Interim President Raymond Burse had indicated Kentucky State University was facing a $7 million deficit.
Students returned after they either paid their balances in full or arranged alternative payment plans with the university, according to a KYU press release published on Wednesday afternoon.
For a school that had an enrollment of about 2,800 students in 2013, the 645 students who were released represented almost 25 percent of the total student body. The measure appears to have been necessary to reestablish KSU’s financial stability.
KSU faced a historic $7 million deficit, which interim President Raymond Burse had said was “largely due” to student being delinquent in paying their bills. The Lexington-Herald said that some students owed up to $40,000, and that some bills had been carried over for more than two years. The university relies on tuition as a large part of its income: net tuition and fees accounted for 41.7 percent of the universities total operating revenue in 2013, according to KSU’s financial statement for the fiscal year 2013.
Wednesday’s press release also announced that Burse had ordered the KSU Foundation to assist 270 students who owed less than $1,000 to the university. Their total need was approximately $148,000.
According to KSU statements and reports in other news sources, the university had notified students 22 times since August 2013 that their accounts were in arrears ― a measure that appears to have had little impact as a large percentage of the student body were still behind their payments at the start of September.
Then, the line in the sand was drawn.
“Once our students understood that the university was serious about their charges being paid up front, a large number of them found resources to meet their financial obligations to KSU,” Burse said in the statement.
A spokesperson for the university said that Burse, who announced earlier this summer that he was giving back more than a quarter of his $350,000 salary earlier this summer to boost wages of the lowest-page workers on staff, was “out of town” and unavailable to speak with Diverse.
Though some of the professors at KSU contacted by Diverse declined to discuss the situation, Dr. Tucker Landy, an associate professor of history of culture and secretary of the Faculty Senate, said that he and the Faculty Senate Executive Committee approved of Burse’s actions.
“We supported what he was doing,” said Landy. “It did seem to be the right thing.”
According to Landy, some of the students who were released were let go on account of “bureaucratic snafus.”
“This is what I’m hearing from students who have come back,” said Landy. “They say things like a scholarship they had received hadn’t been registered yet on the system, and that was the reason it appeared they hadn’t paid their bill.”
He noted that had students not returned to the university, it would have had “serious implications” for the institution’s financial well-being.
“It hasn’t played out yet,” Landy said. “As far as I’ve heard, the numbers are still in a state of flux.”
Reba Rye, an associate professor of art and vice-president of the Faculty Senate, said that there were many different factors at play in students being unenrolled.

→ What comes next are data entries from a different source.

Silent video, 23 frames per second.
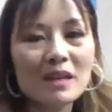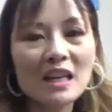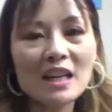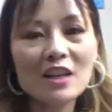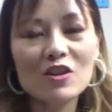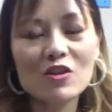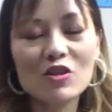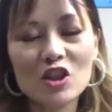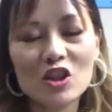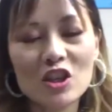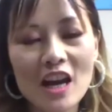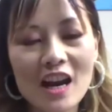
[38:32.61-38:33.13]

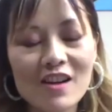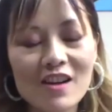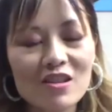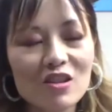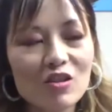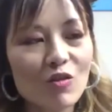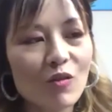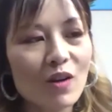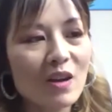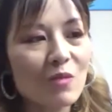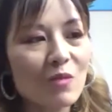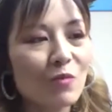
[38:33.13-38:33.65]
to share
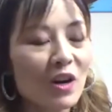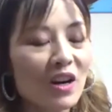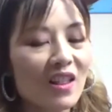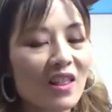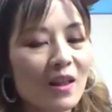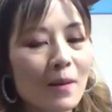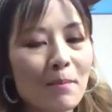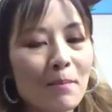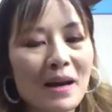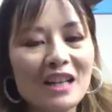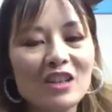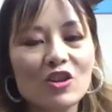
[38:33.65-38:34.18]
screen one of the
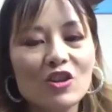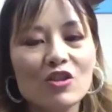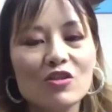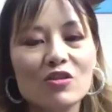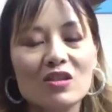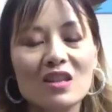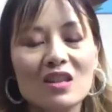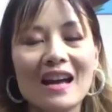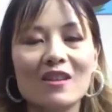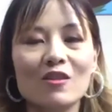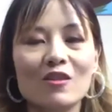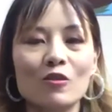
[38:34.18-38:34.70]
pictures
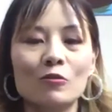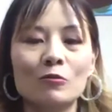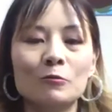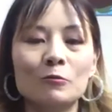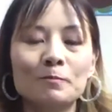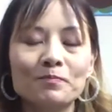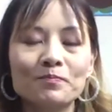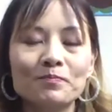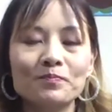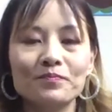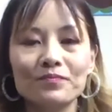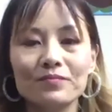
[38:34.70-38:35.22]
that you
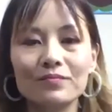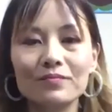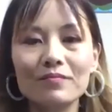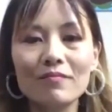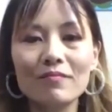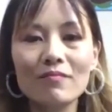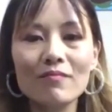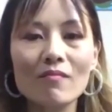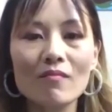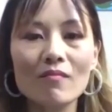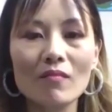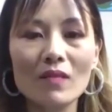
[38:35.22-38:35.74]

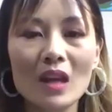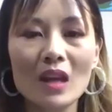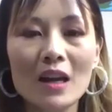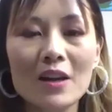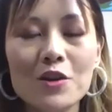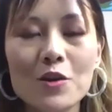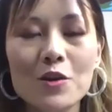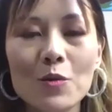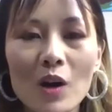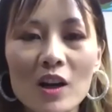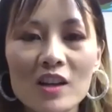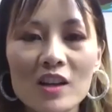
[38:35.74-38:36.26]
want toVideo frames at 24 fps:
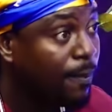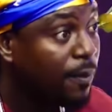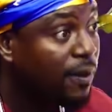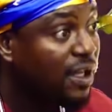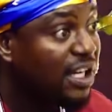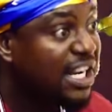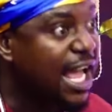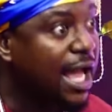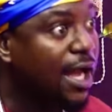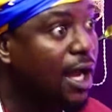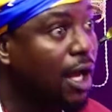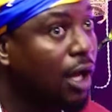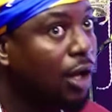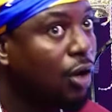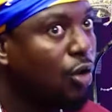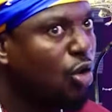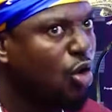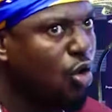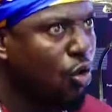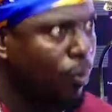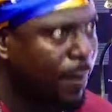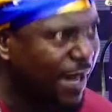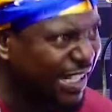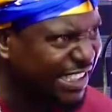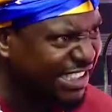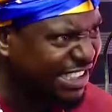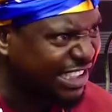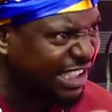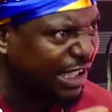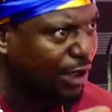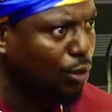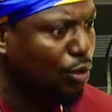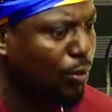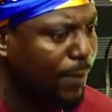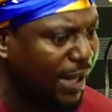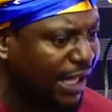Na we be
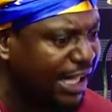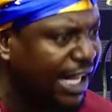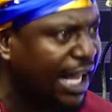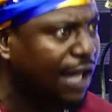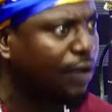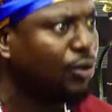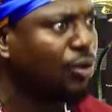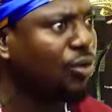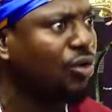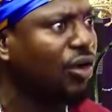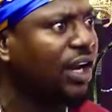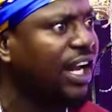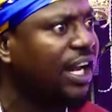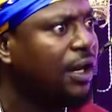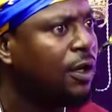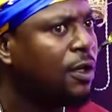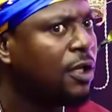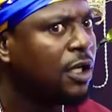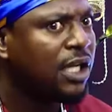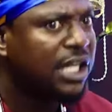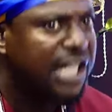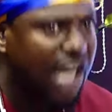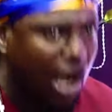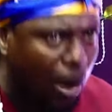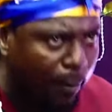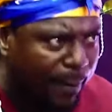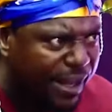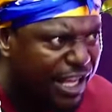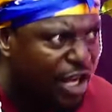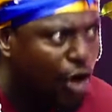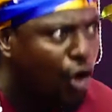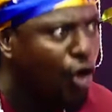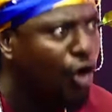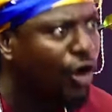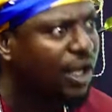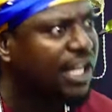chere, we be kanu kre. Na we be
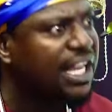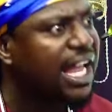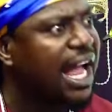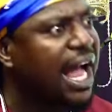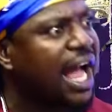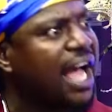you okay ah.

“Maybe some of their funds had not been applied, scholarships had not been applied yet ― that’s some of it. I’m not saying that’s most of it, but there was a lot of that housekeeping stuff that had to be done as well,” Rye said. “Some simply that people had not filled out their FAFSA applications. I know one student who had, I think, a presidential scholarship and had not ever done a FAFSA. The system was kicking them out, when they then could relatively easily rectify [the situation].”

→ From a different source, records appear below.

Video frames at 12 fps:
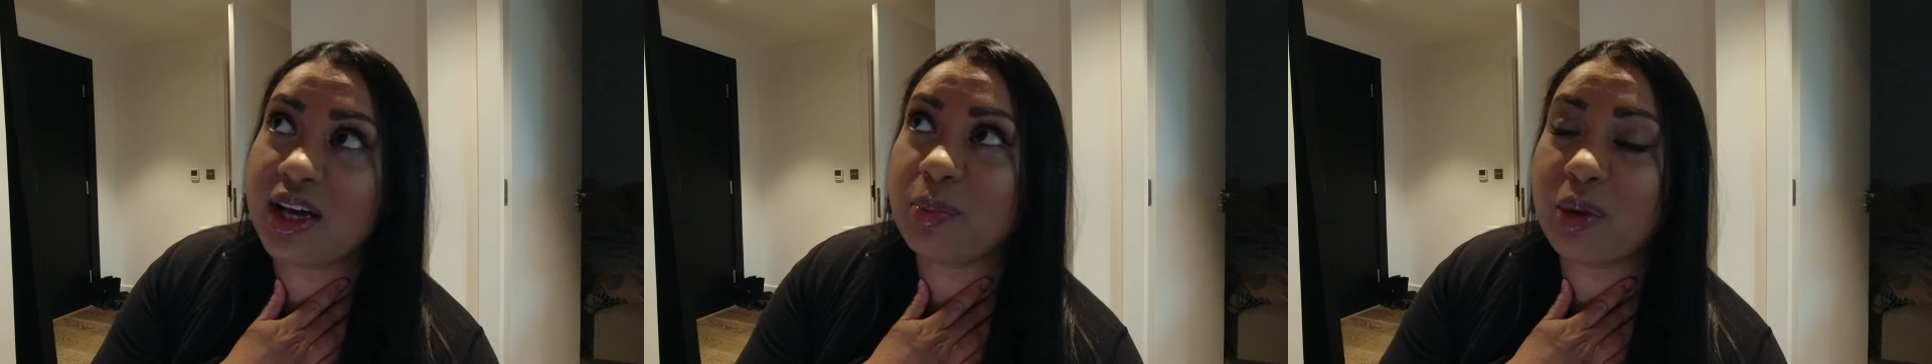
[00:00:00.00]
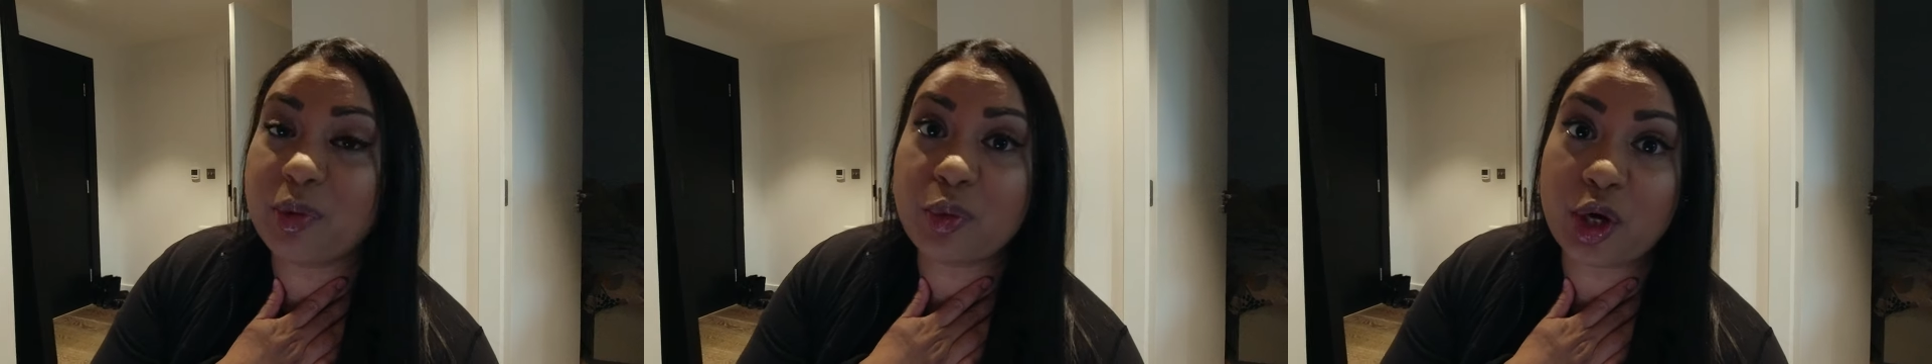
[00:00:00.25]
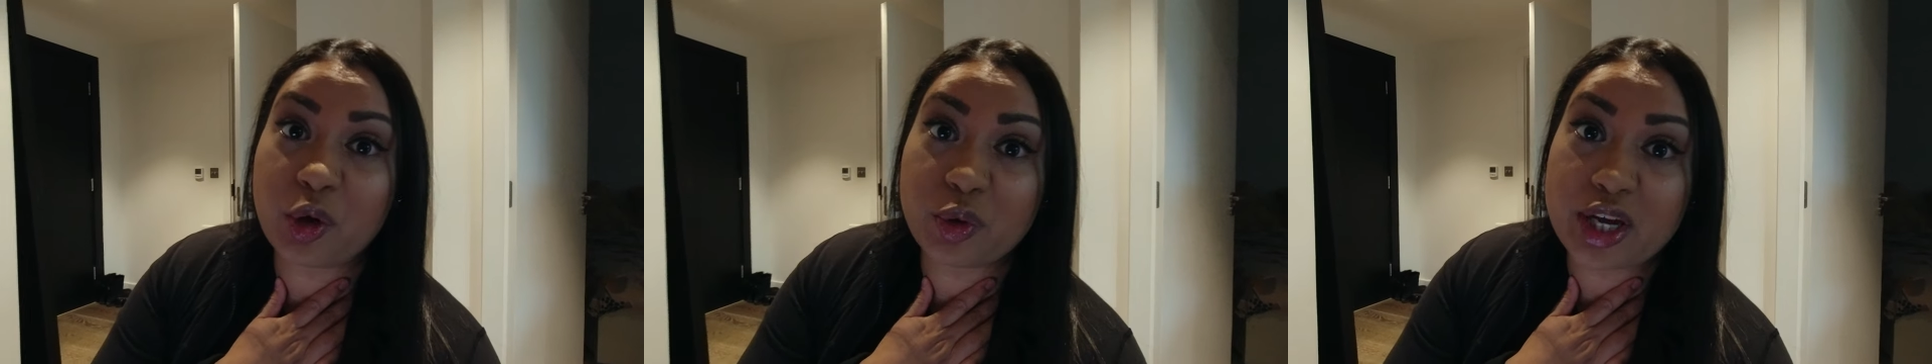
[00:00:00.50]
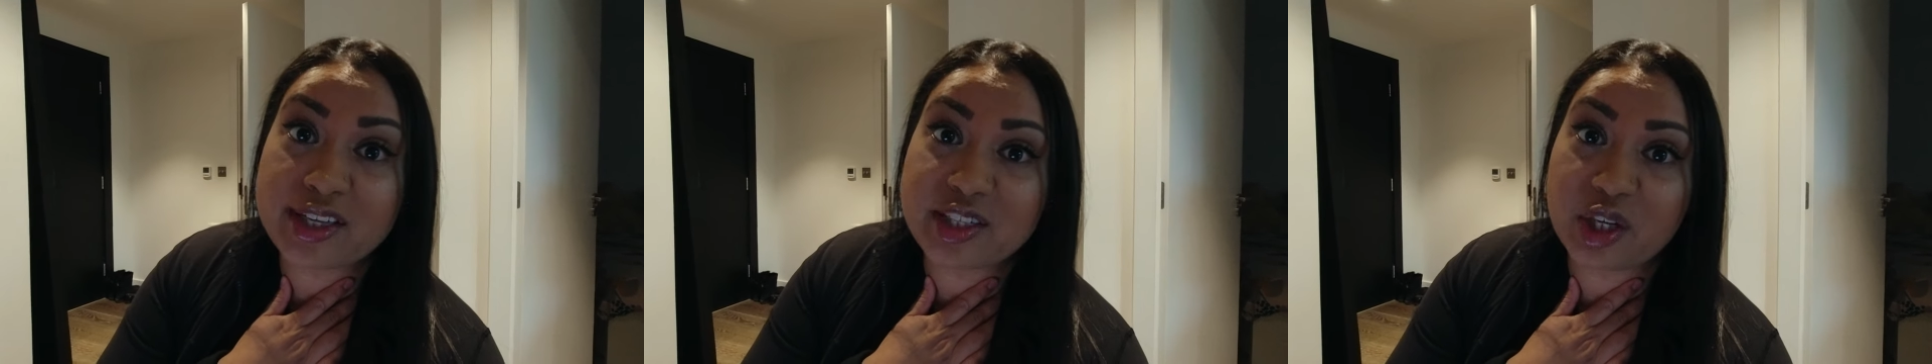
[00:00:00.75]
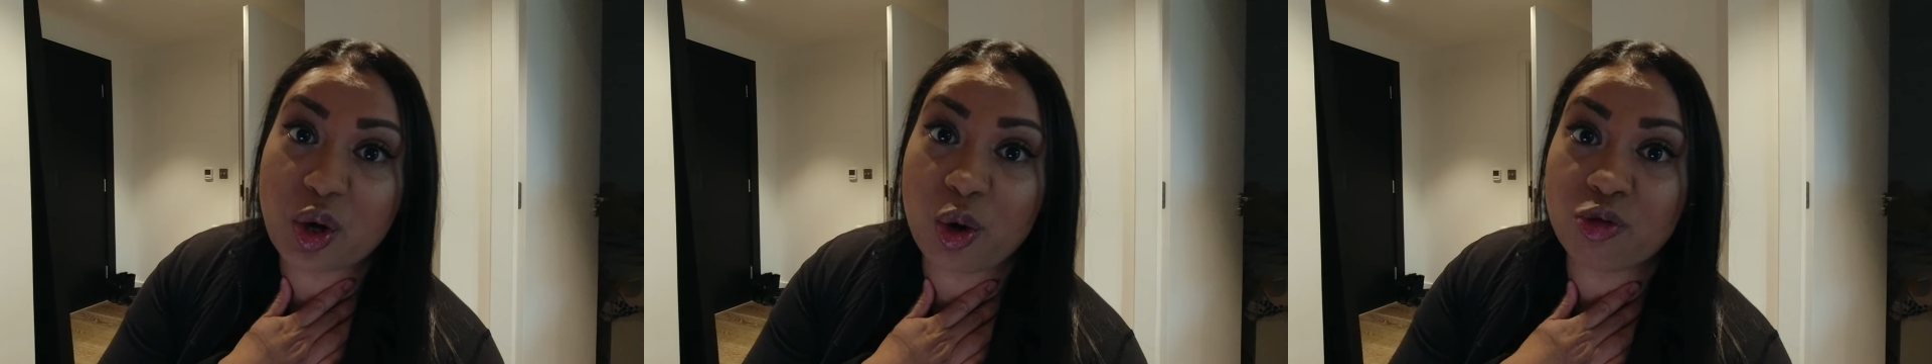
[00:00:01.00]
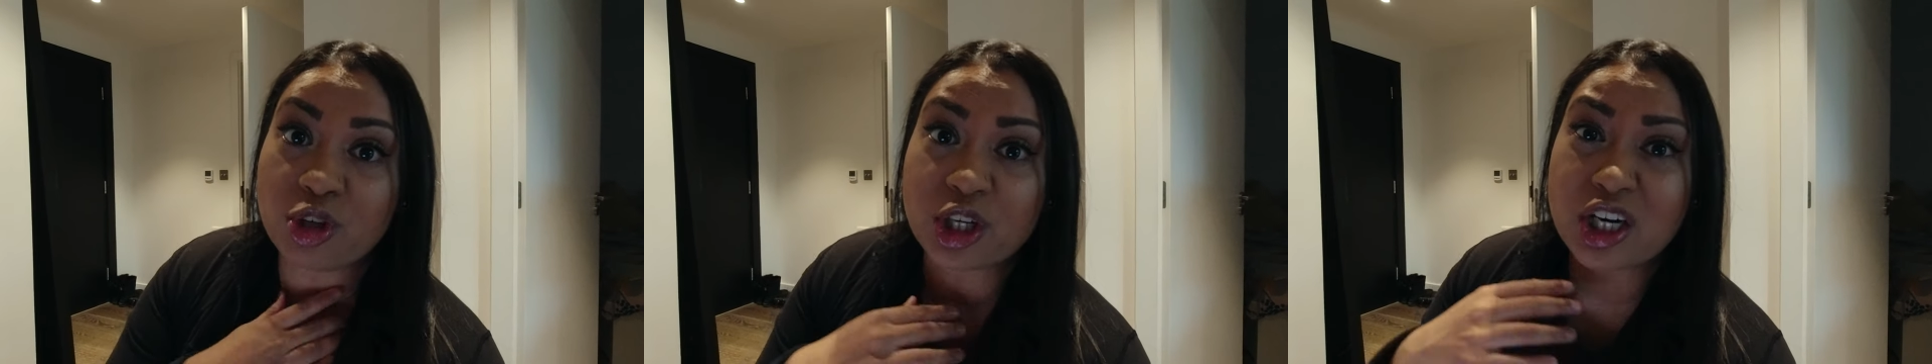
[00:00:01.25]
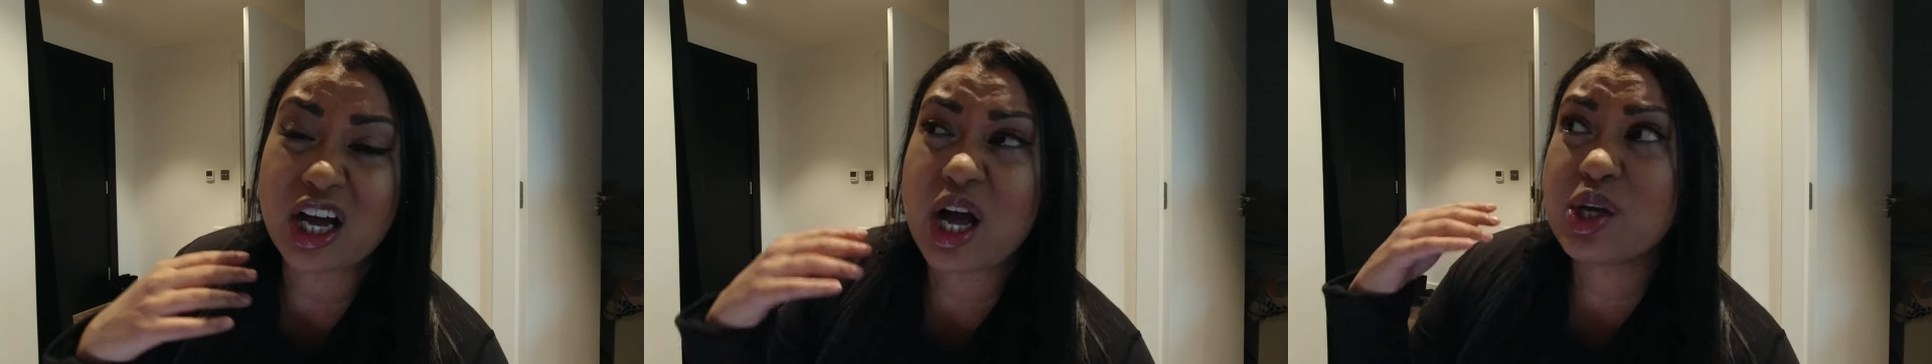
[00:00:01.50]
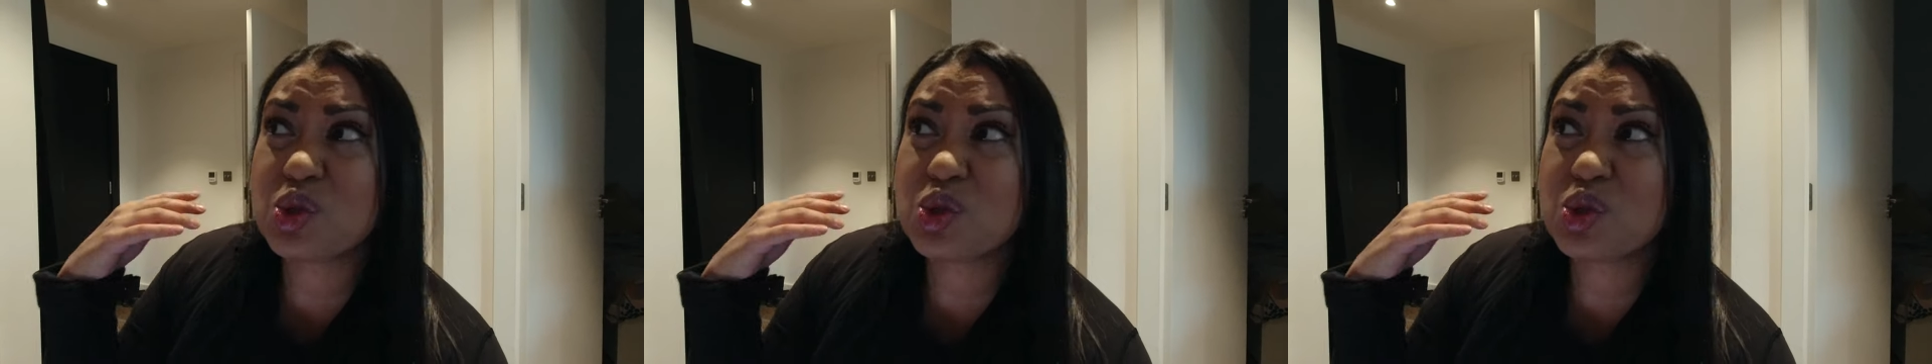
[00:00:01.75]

like people went crazy over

The effects have touched everyone on campus. “We are all on the ground floor doing what we can in those personal situations to help,” Rye said.
Nevertheless, Rye remains optimistic that Burse’s measures will help the university regain sounder financial footing.
“I believe that the president has taken a step to rectify a situation that has evolved through other people’s good intentions, but was not healthy for the climate of the university, and that this was the first step to making it, really, easier for students to know what was expected of them,” she said. “And to be able to be able to plan more carefully if they can come to Kentucky State University or not.”
While KSU is the most affordable public university in Kentucky, with an in-state tuition of $5,676, it is more expensive for non-natives. “What I think that a lot of people don’t realize is that so many of our students are out of state students,” Rye said.
Lorenzo Ester, vice president of student success and enrollment management at KSU, declined to discuss the situation.
There are few, if any, comparable situations where a quarter of a university’s student body is dropped and then re-enrolled a week later. Nevertheless, Breana Smith, president of the Student Government Association, wrote in an email that the general mood on campus is “fairly positive.”
“As students have re-enrolled, a feeling [of] relief is apparent,” Smith wrote. “I am glad though that the students were able to handle their financial situations and be re-enrolled in school. Some students have negative feelings about the recent events concerning students being dropped, but I can say that the majority of our students understand the position of the university and that although the situation was unfortunate, we, Kentucky State University, will continue to move onward and upward.”